Our food and how we farm is such a polarising subject, attracting single issue challenges and at the same time silver bullet solutions. The reality is that a system that comprises more than 16 million hectares of land, 60 million mouths to feed, and everything in between, is too complicated for this kind of approach
Farming for Change explores a future food system for the UK based on a different approach, tackling the challenges of what we eat, what we produce, how we respond to climate change and restore biodiversity together, rather than apart. Embracing the complexity not ignoring it.
There are five key stories in the report which we hope will provide helpful entry points to the model for different people, with different interests and expertise.
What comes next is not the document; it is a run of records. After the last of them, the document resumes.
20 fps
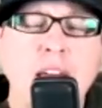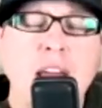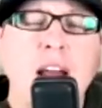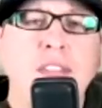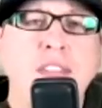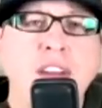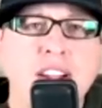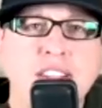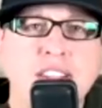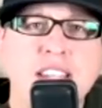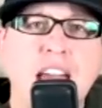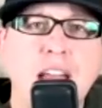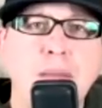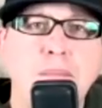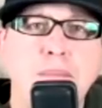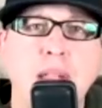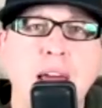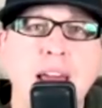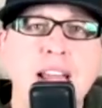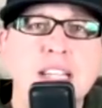that take
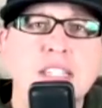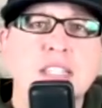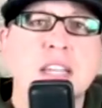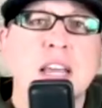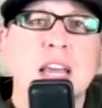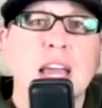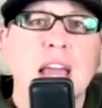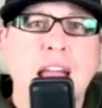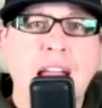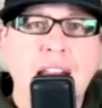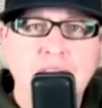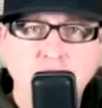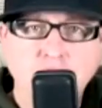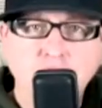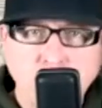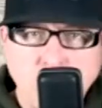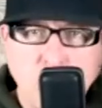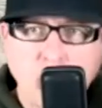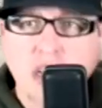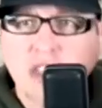place and
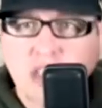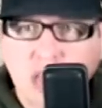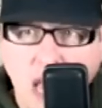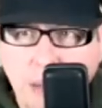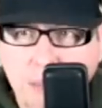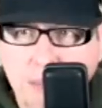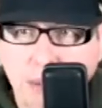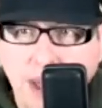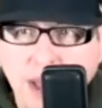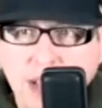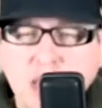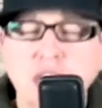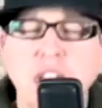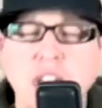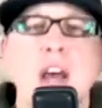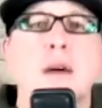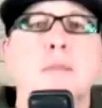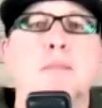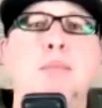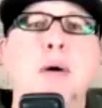could take place
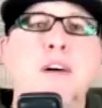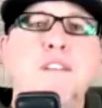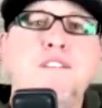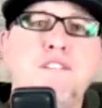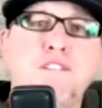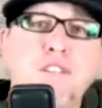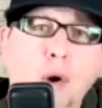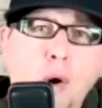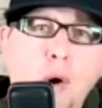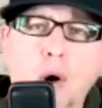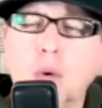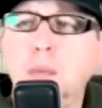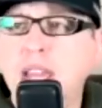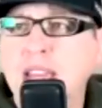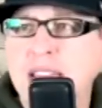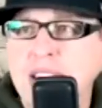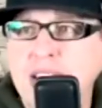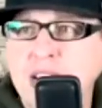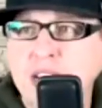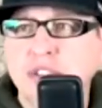before we
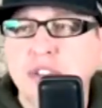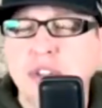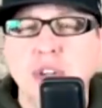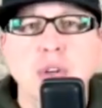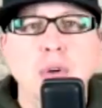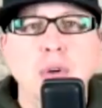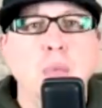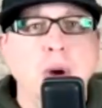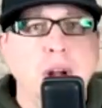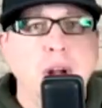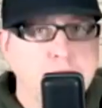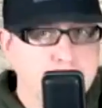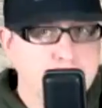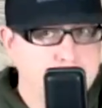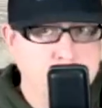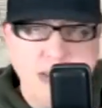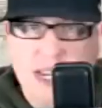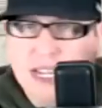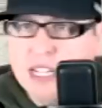get to what many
Here is a taste of some of the figures attached to these stories.
Diet
Legumes/pulses play an important role in a future diet both for their protein content & for their ability to fix nitrogen in the soil. As a result we see a tripling in consumption and seven-fold increase in farmed area. Sheep meat remains static, beef drops by 25%.
Nature
The model doubles the area for green infrastructures from 300,000 hectares to 603,000 hectares and increases agricultural land area for alternative uses, such as afforestation from 177,000 hectares to 1.2 million hectares. 1.4m hectares is allocated to agroforestry systems.
Productivity
The model projects an average yield of 5.7 tons per hectare for cereals in 2050 against conventional yields of 7.8t/ha today. This is a relatively positive situation for the UK (compared to other parts of the world) with a low risk of climate impact on future 2050 yields.
Carbon
The model achieves a GHG emissions reduction of nearly 30Mt of carbon dioxide per year. It brings emissions from agriculture down by 38% to 47.5Mt of carbon dioxide per year by 2050, with 28.3Mt of carbon dioxide per year of this (60%) offset by carbon sequestration from forestry, agroforestry and green infrastructures.
Livestock
Livestock production as a whole declines by 36 percent in a 2050 scenario but beef production remains stable. With reduced beef consumption of 25%, but retaining pasture beef production similar to today, the UK ends up with a surplus of beef (+24%) for export.
These figures provide a glimpse into the complexity of the model. It doesn't yet account for fast developing knowledge on soils, carbon & methane, but we hope it provides a start for many people to explore the future with a broad view rather than a narrow one.